**Exercise instructions**
Pictures are to be left out. Copy exactly, and only, the lines from the start of the entries below to the line with "[2:50.80-2:51.80]", both included.

**Task inputs**
= Beginning of Section =

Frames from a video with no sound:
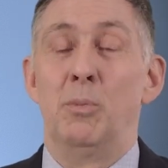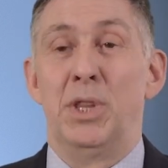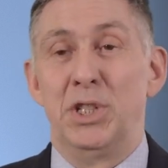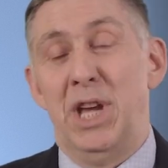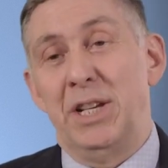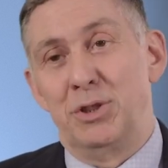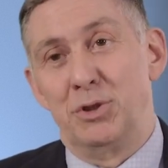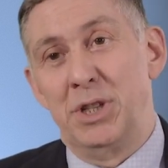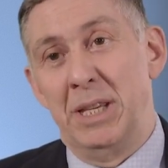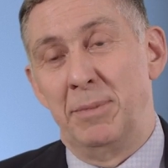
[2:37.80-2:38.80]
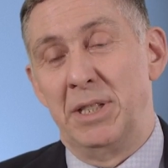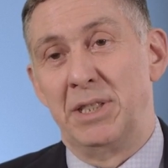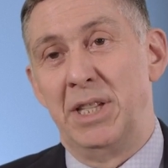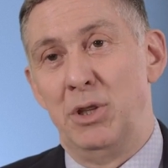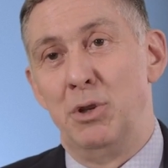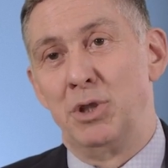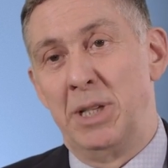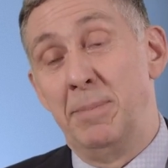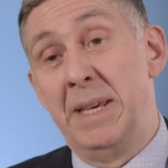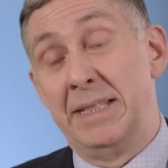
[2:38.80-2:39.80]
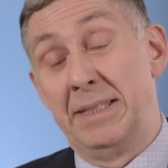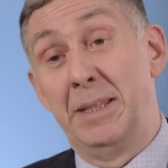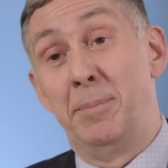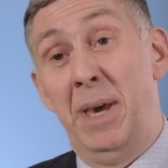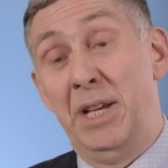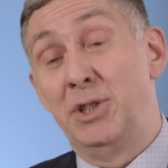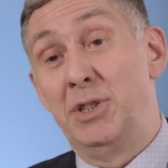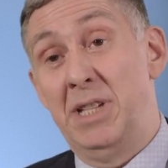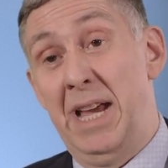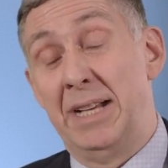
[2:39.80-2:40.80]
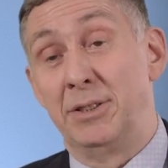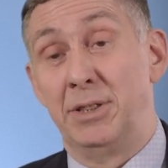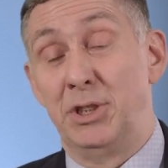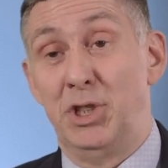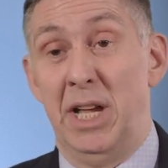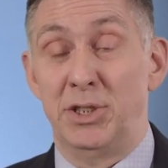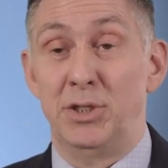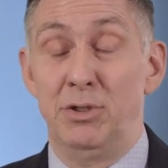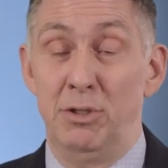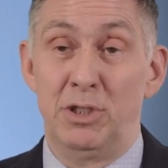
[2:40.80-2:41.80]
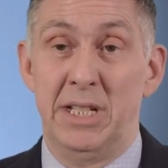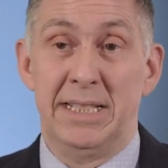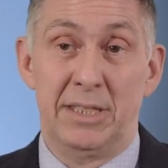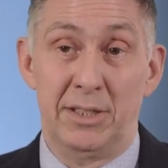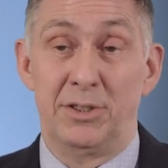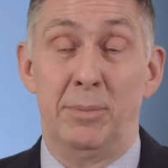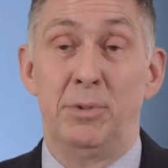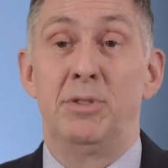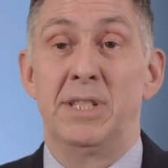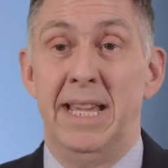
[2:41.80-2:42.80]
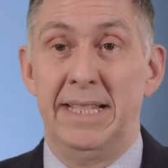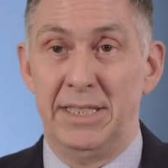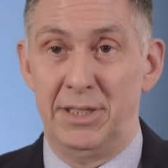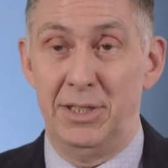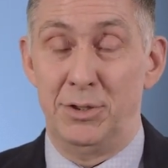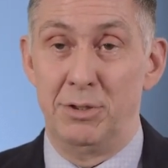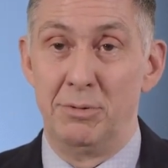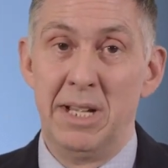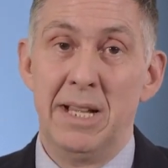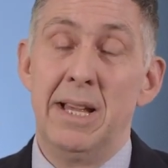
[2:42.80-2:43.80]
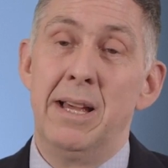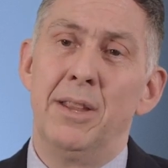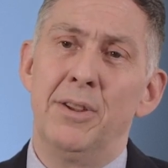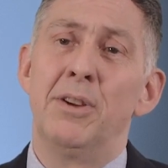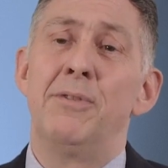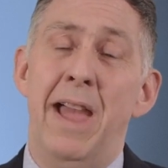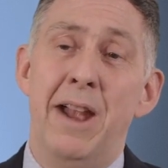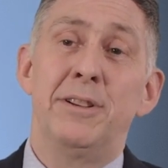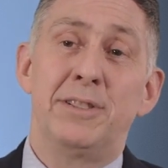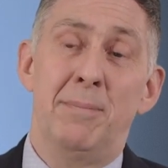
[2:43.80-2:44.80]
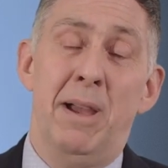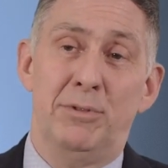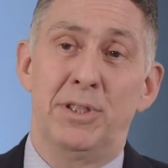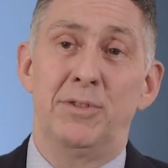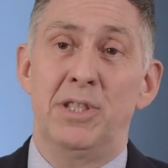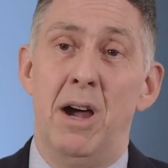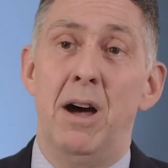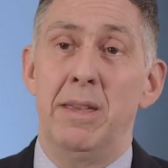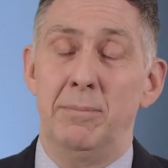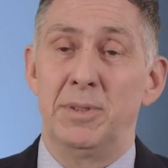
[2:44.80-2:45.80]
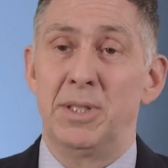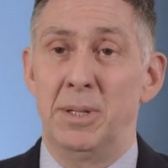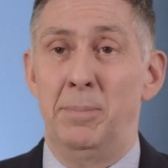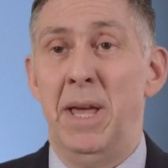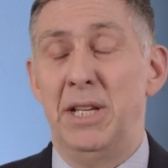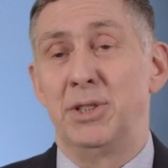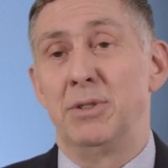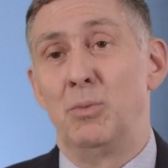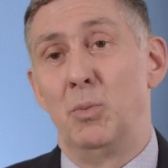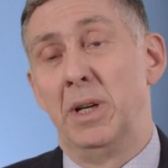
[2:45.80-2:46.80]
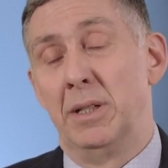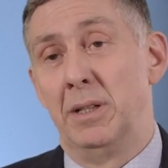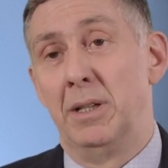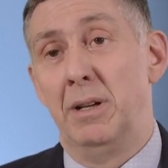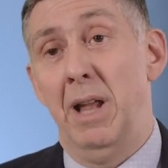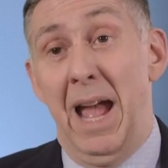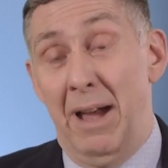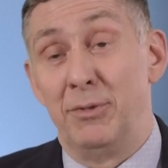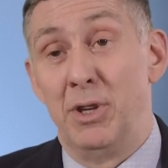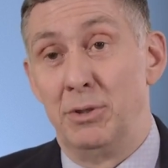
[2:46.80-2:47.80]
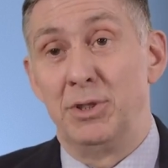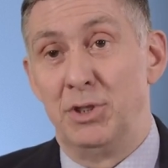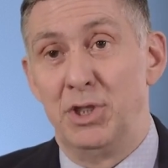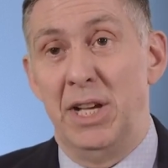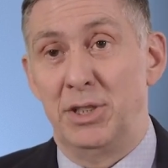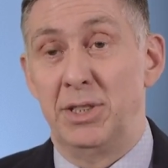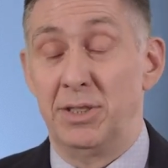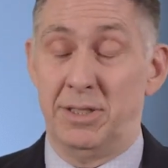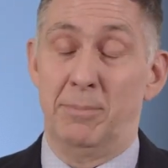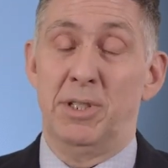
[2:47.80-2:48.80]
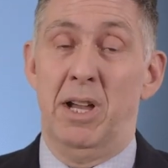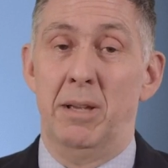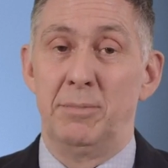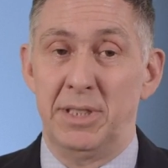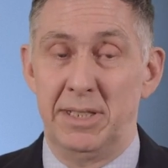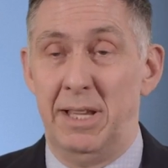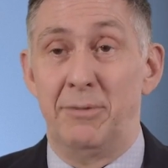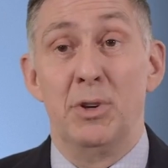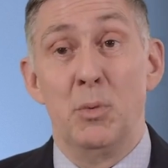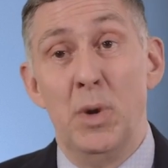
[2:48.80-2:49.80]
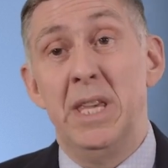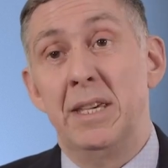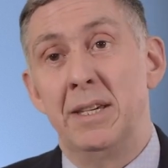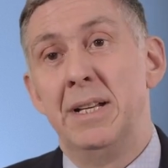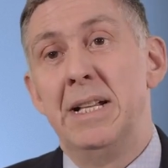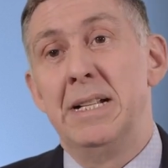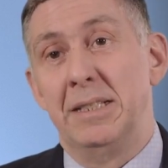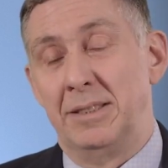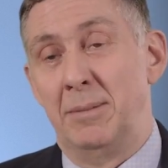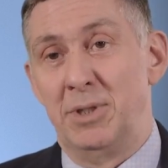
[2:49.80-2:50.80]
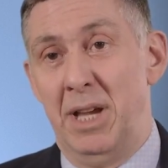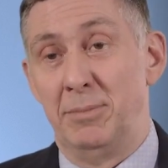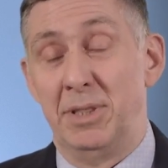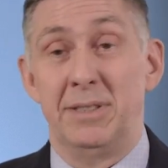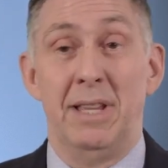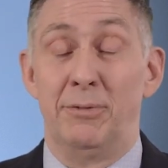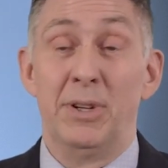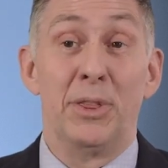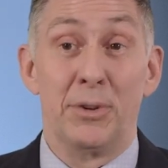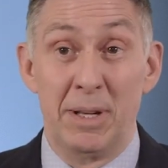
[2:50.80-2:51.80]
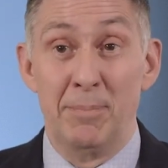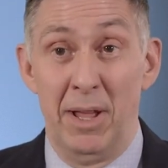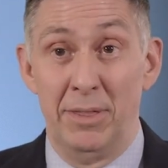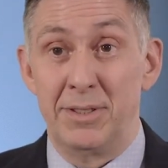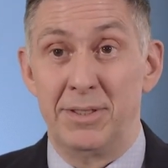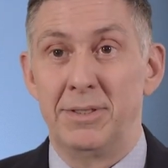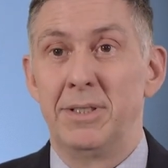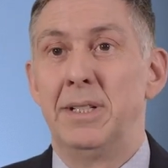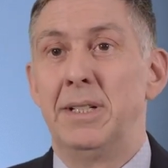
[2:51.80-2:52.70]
With injection treatments, it usually means that the patient has an injection, usually into the subcutaneous tissue. And there are various amounts of times that a patient will have those injections. Sometimes it's every week, and sometimes it's every 3 months.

= End of Section =

**Solution to the exercise**
Frames from a video with no sound:
[2:37.80-2:38.80]
[2:38.80-2:39.80]
[2:39.80-2:40.80]
[2:40.80-2:41.80]
[2:41.80-2:42.80]
[2:42.80-2:43.80]
[2:43.80-2:44.80]
[2:44.80-2:45.80]
[2:45.80-2:46.80]
[2:46.80-2:47.80]
[2:47.80-2:48.80]
[2:48.80-2:49.80]
[2:49.80-2:50.80]
[2:50.80-2:51.80]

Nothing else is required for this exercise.